Map 值以分隔列 - pandas
[英]Map values to separate column - pandas
问题描述
I'm trying to map values from a column to a separate column.
我正在尝试将 map 值从一列转换为单独的列。 Using below, the calculate_distances function measures the distance from each point to the nearest point for each Group .使用下面, calculate_distances function 测量从每个点到每个Group最近点的距离。 I also return the index value of each point for identification.我还返回每个点的索引值以供识别。

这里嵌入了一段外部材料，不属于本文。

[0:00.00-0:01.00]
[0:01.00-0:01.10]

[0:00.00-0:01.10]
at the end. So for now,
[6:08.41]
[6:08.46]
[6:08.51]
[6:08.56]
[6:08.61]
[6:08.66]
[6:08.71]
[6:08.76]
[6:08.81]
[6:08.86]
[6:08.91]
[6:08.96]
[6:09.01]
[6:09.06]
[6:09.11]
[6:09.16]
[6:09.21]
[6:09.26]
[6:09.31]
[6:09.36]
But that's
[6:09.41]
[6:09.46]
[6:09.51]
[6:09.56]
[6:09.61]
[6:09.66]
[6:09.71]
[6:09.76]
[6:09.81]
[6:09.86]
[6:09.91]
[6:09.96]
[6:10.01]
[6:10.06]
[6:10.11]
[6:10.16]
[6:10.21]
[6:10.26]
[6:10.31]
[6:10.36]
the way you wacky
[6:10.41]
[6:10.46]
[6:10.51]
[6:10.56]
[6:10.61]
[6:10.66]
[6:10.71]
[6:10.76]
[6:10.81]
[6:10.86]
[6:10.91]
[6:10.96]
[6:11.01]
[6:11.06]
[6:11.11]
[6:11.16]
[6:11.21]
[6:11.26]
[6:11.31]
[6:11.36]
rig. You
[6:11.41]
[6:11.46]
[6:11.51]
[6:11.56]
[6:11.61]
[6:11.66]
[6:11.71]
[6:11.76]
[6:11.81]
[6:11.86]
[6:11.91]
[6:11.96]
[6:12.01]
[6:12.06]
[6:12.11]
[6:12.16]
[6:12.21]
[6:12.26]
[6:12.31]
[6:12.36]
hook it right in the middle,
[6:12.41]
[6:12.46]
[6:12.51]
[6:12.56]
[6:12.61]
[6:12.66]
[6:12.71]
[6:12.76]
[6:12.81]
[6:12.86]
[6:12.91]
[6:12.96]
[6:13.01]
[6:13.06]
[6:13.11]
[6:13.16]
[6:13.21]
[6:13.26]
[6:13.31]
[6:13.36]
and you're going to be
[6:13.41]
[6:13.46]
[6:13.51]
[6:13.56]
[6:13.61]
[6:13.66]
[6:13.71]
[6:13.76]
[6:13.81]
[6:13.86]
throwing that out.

This all works fine.这一切都很好。 But instead of the index value, I'm hoping to map the corresponding ID value within the function to the output.但不是索引值,我希望 map function 到 output 内的相应ID值。
If I don't map the ID values across, both nearest_object cols will display the index value, instead of the actual ID value.如果我不nearest_object跨过 ID 值,则两个最近的对象列都将显示索引值,而不是实际的ID值。
I'll comment out my attempt to show the output.我将注释掉我展示 output 的尝试。
from sklearn.neighbors import BallTree
import pandas as pd
df = pd.DataFrame({
'Time' : [1,1,1,1,1,1,2,2,2,2,2,2],
'ID' : ['A','B','C','X','U','V','A','B','C','X','U','V'],
'Group' : ['Red','Red','Red','Grn','Grn','Grn','Red','Red','Red','Grn','Grn','Grn'],
'X' : [2.0,3.0,4.0,2.0,2.0,1.0,1.0,6.0,4.0,2.0,5.0,3.0],
'Y' : [3.0,1.0,0.0,0.0,2.0,1.0,2.0,0.0,1.0,1.0,0.0,0.0],
})
def calculate_distances(df, group_column='Group'):
'''
Calculate distance and id to both red and green groups.
'''
# unq groups
groups = df[group_column].unique()
all_points = df[['X','Y']].values
for group in groups:
group_points = df[df[group_column] == group][['X','Y']]
# calculate distance between points
tree = BallTree(group_points, leaf_size=15, metric='minkowski')
distance, index = tree.query(all_points, k=1)
distances = distance[:,0]
nearest_id = group_points.index[index[:,0]]
distance_column_name = "distance_{}".format( group )
df[ distance_column_name ] = distances
distance_column_nearest_name = "nearest_object_{}".format( group )
df[distance_column_nearest_name] = nearest_id
# map ID values
#df.iloc[:,-3] = df.iloc[:,-3].map(df.set_index('index')['ID'])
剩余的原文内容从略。